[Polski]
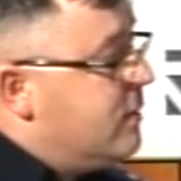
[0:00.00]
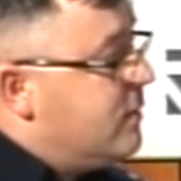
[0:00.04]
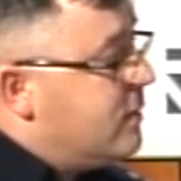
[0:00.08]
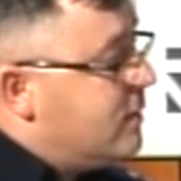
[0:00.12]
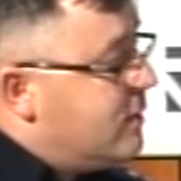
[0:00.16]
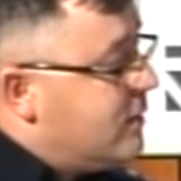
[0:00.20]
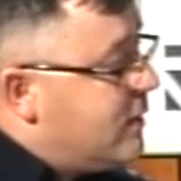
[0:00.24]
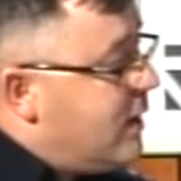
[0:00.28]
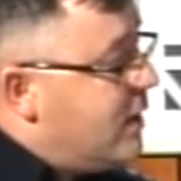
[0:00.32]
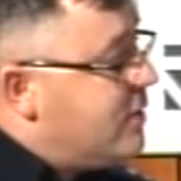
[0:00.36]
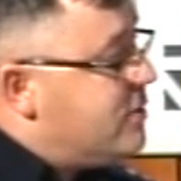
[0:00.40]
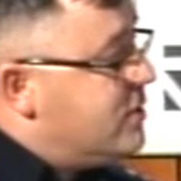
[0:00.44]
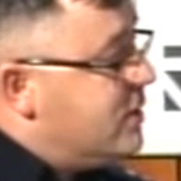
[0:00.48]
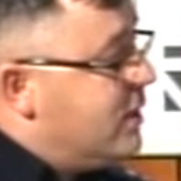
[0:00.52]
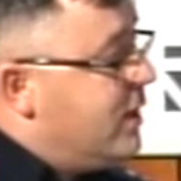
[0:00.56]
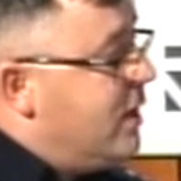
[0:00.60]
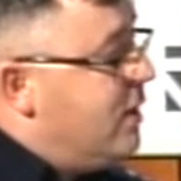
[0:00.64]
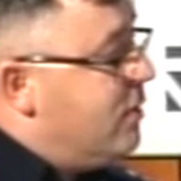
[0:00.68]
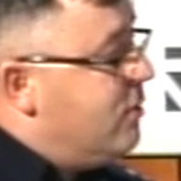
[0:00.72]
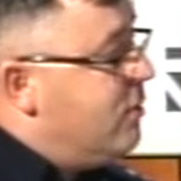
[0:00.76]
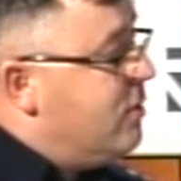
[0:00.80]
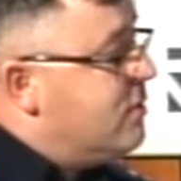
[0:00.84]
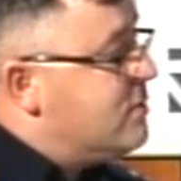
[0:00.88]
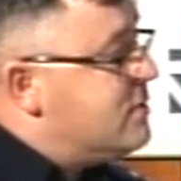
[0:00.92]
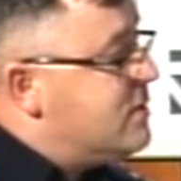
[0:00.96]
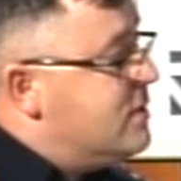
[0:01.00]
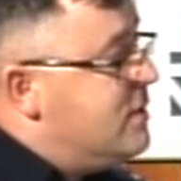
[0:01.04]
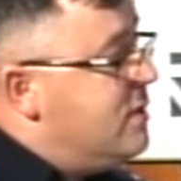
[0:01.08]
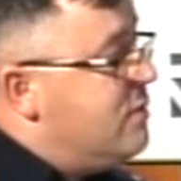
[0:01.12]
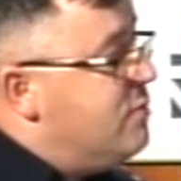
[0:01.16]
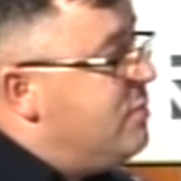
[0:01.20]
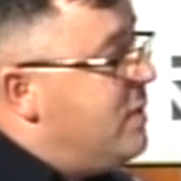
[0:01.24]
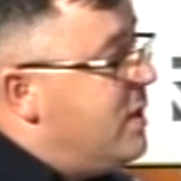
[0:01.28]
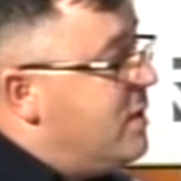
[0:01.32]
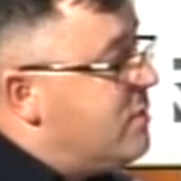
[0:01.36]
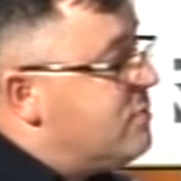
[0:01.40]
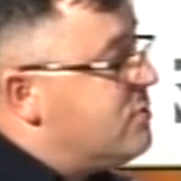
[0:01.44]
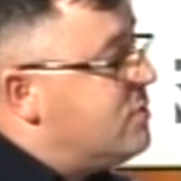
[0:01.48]
nasi kierujący nie
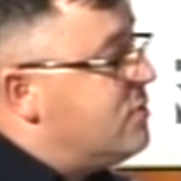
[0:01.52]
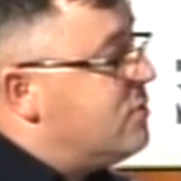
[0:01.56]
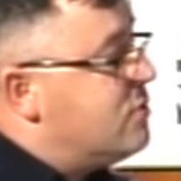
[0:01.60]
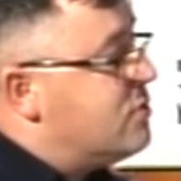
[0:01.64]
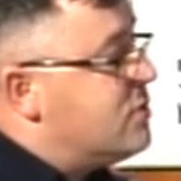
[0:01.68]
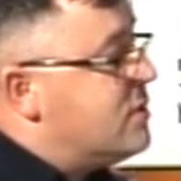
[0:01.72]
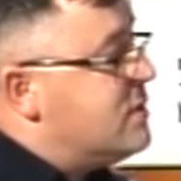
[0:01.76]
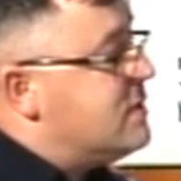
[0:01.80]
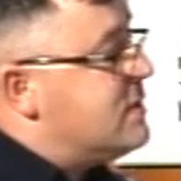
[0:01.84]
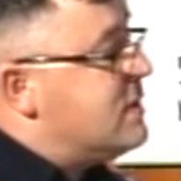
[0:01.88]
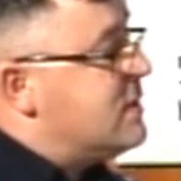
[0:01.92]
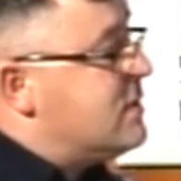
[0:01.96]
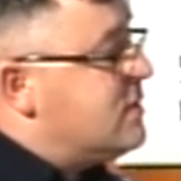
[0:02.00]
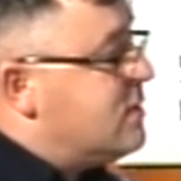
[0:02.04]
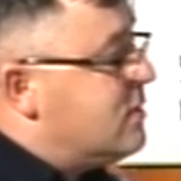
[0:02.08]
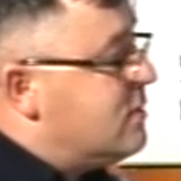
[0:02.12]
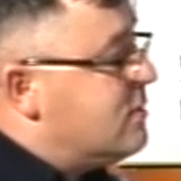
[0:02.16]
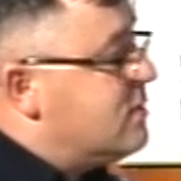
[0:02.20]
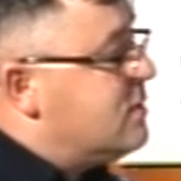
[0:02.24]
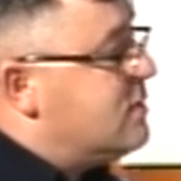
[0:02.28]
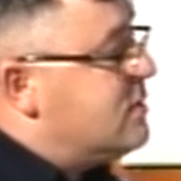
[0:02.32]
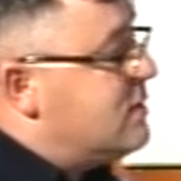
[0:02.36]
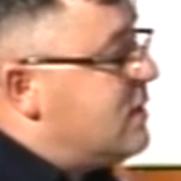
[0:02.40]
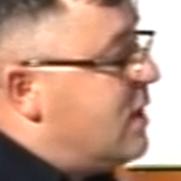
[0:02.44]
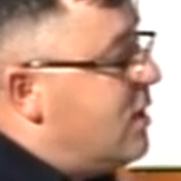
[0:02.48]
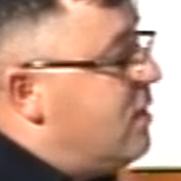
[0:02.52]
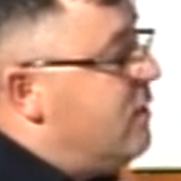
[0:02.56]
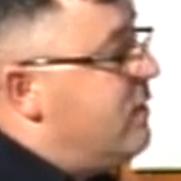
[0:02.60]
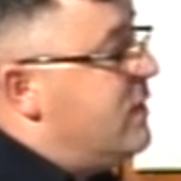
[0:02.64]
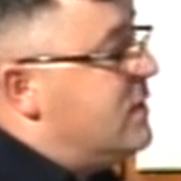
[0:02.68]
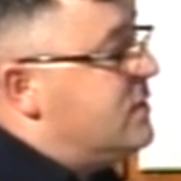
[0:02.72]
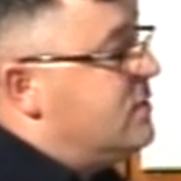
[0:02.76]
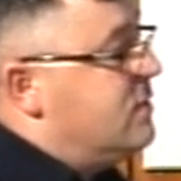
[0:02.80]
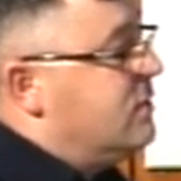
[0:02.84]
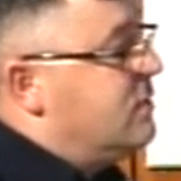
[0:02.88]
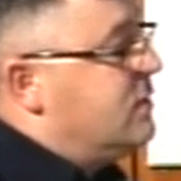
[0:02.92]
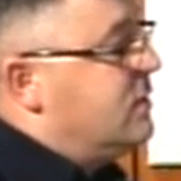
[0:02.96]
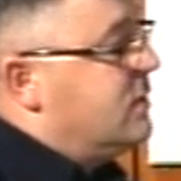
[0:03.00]
umieją się troszkę zachować
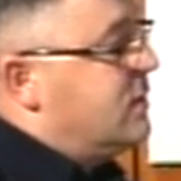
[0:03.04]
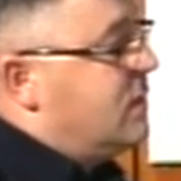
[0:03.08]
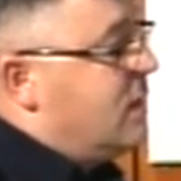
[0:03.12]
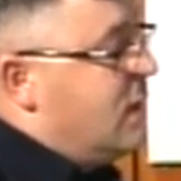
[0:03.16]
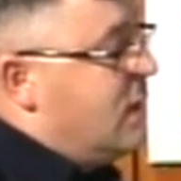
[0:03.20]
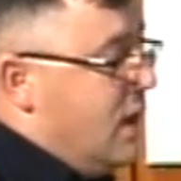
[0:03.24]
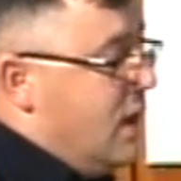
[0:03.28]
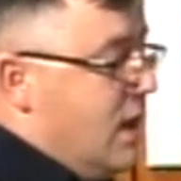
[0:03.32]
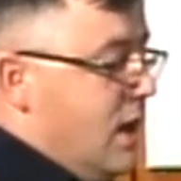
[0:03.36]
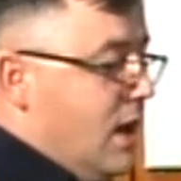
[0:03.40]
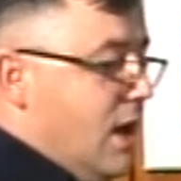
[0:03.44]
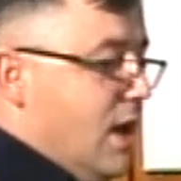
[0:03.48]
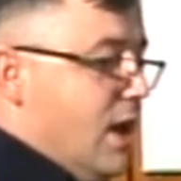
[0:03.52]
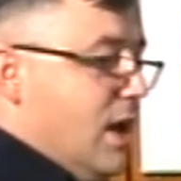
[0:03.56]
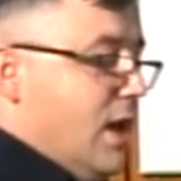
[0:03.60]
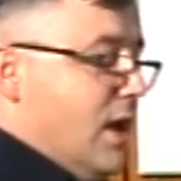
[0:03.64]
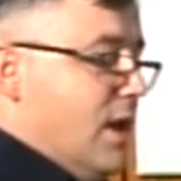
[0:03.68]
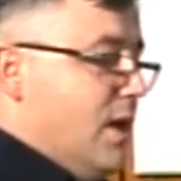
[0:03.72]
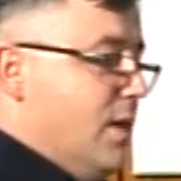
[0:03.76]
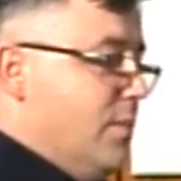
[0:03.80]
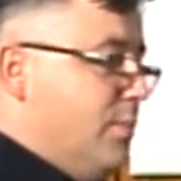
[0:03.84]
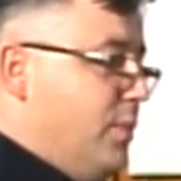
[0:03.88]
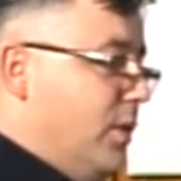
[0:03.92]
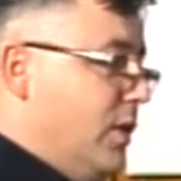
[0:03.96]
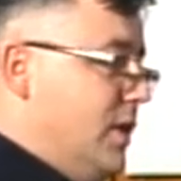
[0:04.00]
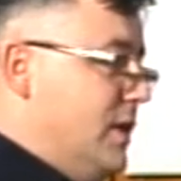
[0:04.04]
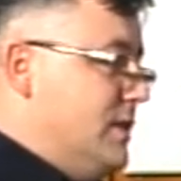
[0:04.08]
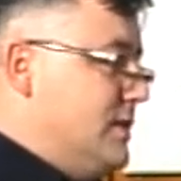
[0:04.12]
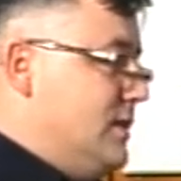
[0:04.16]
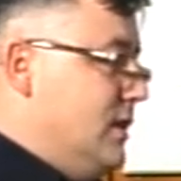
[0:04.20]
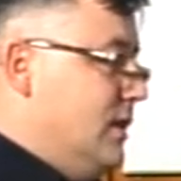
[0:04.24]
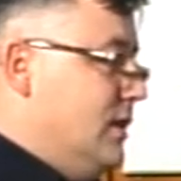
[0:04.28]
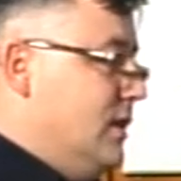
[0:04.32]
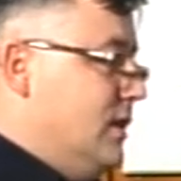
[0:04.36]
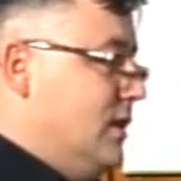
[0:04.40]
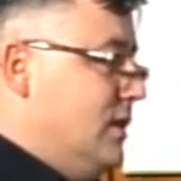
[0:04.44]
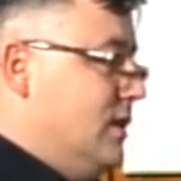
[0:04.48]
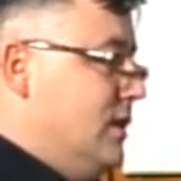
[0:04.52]
do tych E,
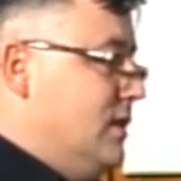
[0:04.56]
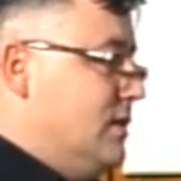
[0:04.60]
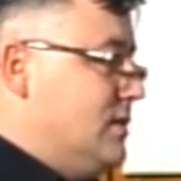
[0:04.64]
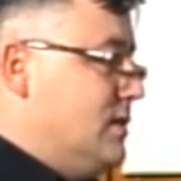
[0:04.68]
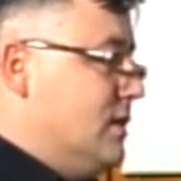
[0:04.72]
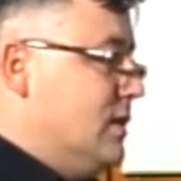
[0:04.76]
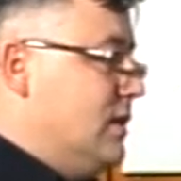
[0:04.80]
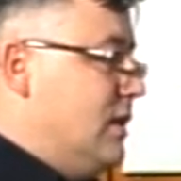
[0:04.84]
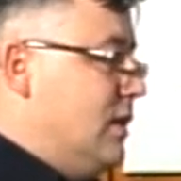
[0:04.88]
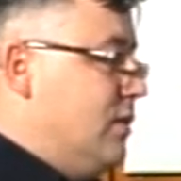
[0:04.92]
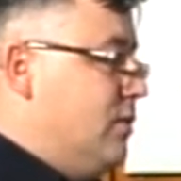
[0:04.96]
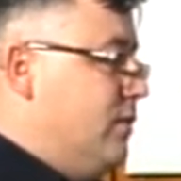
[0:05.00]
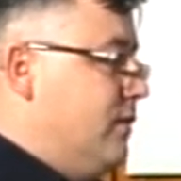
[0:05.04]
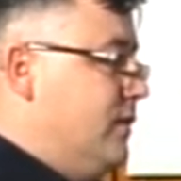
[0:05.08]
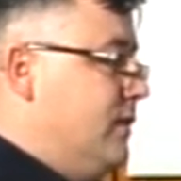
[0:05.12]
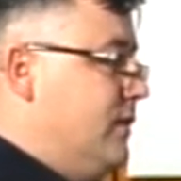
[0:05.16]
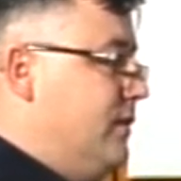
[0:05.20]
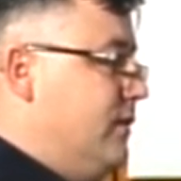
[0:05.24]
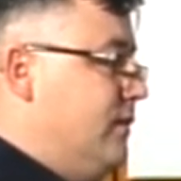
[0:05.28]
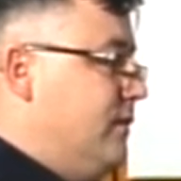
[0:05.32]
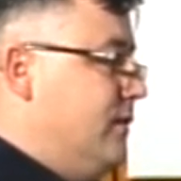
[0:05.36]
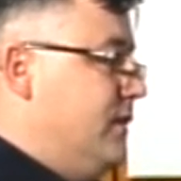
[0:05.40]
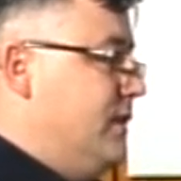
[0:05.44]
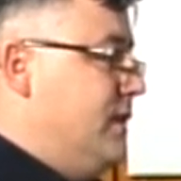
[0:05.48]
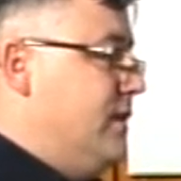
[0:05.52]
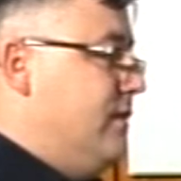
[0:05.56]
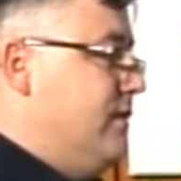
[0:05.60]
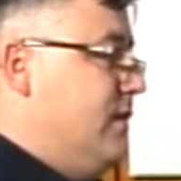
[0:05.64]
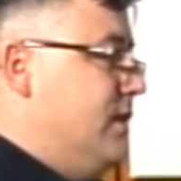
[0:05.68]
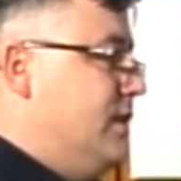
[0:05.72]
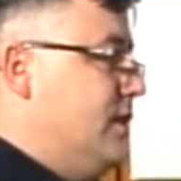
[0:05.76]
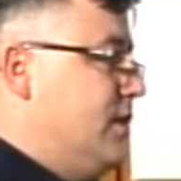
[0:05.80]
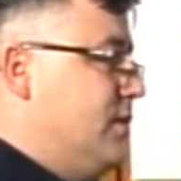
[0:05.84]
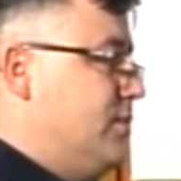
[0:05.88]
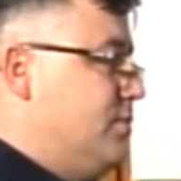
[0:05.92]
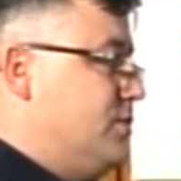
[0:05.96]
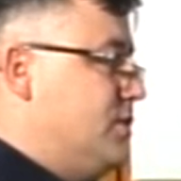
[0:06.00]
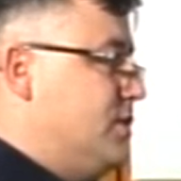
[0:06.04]
poleceń i sygnałów
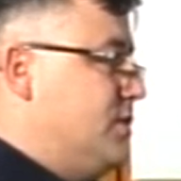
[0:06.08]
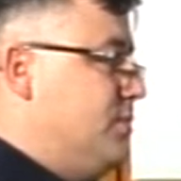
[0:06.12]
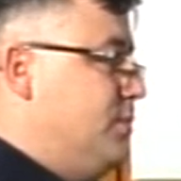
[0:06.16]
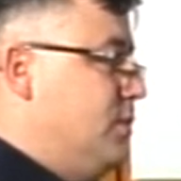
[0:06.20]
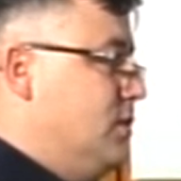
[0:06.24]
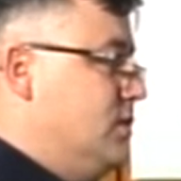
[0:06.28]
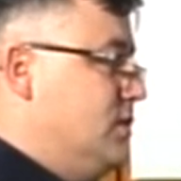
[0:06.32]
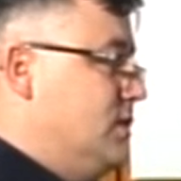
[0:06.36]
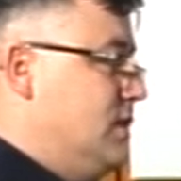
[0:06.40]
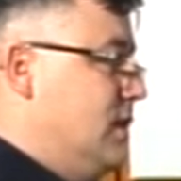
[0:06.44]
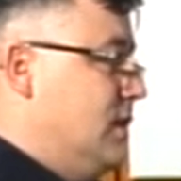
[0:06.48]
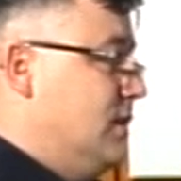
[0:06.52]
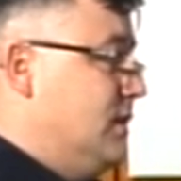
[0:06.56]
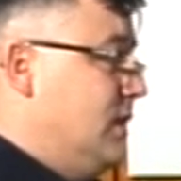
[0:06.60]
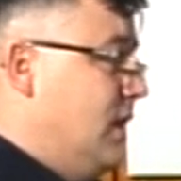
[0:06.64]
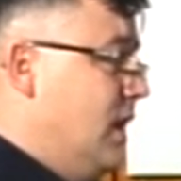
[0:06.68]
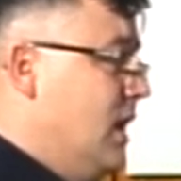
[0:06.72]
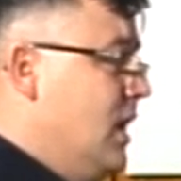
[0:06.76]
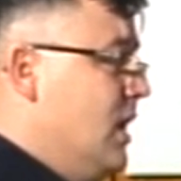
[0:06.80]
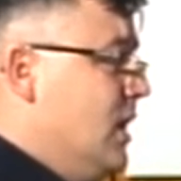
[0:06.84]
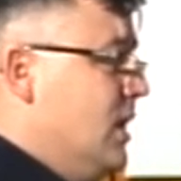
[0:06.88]
wydawanych przez policjanta.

........

→ What you need to do: Could the data above be repeated exactly, with every picture dropped?

→ Exercise result:
[Polski]
[0:00.00]
[0:00.04]
[0:00.08]
[0:00.12]
[0:00.16]
[0:00.20]
[0:00.24]
[0:00.28]
[0:00.32]
[0:00.36]
[0:00.40]
[0:00.44]
[0:00.48]
[0:00.52]
[0:00.56]
[0:00.60]
[0:00.64]
[0:00.68]
[0:00.72]
[0:00.76]
[0:00.80]
[0:00.84]
[0:00.88]
[0:00.92]
[0:00.96]
[0:01.00]
[0:01.04]
[0:01.08]
[0:01.12]
[0:01.16]
[0:01.20]
[0:01.24]
[0:01.28]
[0:01.32]
[0:01.36]
[0:01.40]
[0:01.44]
[0:01.48]
nasi kierujący nie
[0:01.52]
[0:01.56]
[0:01.60]
[0:01.64]
[0:01.68]
[0:01.72]
[0:01.76]
[0:01.80]
[0:01.84]
[0:01.88]
[0:01.92]
[0:01.96]
[0:02.00]
[0:02.04]
[0:02.08]
[0:02.12]
[0:02.16]
[0:02.20]
[0:02.24]
[0:02.28]
[0:02.32]
[0:02.36]
[0:02.40]
[0:02.44]
[0:02.48]
[0:02.52]
[0:02.56]
[0:02.60]
[0:02.64]
[0:02.68]
[0:02.72]
[0:02.76]
[0:02.80]
[0:02.84]
[0:02.88]
[0:02.92]
[0:02.96]
[0:03.00]
umieją się troszkę zachować
[0:03.04]
[0:03.08]
[0:03.12]
[0:03.16]
[0:03.20]
[0:03.24]
[0:03.28]
[0:03.32]
[0:03.36]
[0:03.40]
[0:03.44]
[0:03.48]
[0:03.52]
[0:03.56]
[0:03.60]
[0:03.64]
[0:03.68]
[0:03.72]
[0:03.76]
[0:03.80]
[0:03.84]
[0:03.88]
[0:03.92]
[0:03.96]
[0:04.00]
[0:04.04]
[0:04.08]
[0:04.12]
[0:04.16]
[0:04.20]
[0:04.24]
[0:04.28]
[0:04.32]
[0:04.36]
[0:04.40]
[0:04.44]
[0:04.48]
[0:04.52]
do tych E,
[0:04.56]
[0:04.60]
[0:04.64]
[0:04.68]
[0:04.72]
[0:04.76]
[0:04.80]
[0:04.84]
[0:04.88]
[0:04.92]
[0:04.96]
[0:05.00]
[0:05.04]
[0:05.08]
[0:05.12]
[0:05.16]
[0:05.20]
[0:05.24]
[0:05.28]
[0:05.32]
[0:05.36]
[0:05.40]
[0:05.44]
[0:05.48]
[0:05.52]
[0:05.56]
[0:05.60]
[0:05.64]
[0:05.68]
[0:05.72]
[0:05.76]
[0:05.80]
[0:05.84]
[0:05.88]
[0:05.92]
[0:05.96]
[0:06.00]
[0:06.04]
poleceń i sygnałów
[0:06.08]
[0:06.12]
[0:06.16]
[0:06.20]
[0:06.24]
[0:06.28]
[0:06.32]
[0:06.36]
[0:06.40]
[0:06.44]
[0:06.48]
[0:06.52]
[0:06.56]
[0:06.60]
[0:06.64]
[0:06.68]
[0:06.72]
[0:06.76]
[0:06.80]
[0:06.84]
[0:06.88]
wydawanych przez policjanta.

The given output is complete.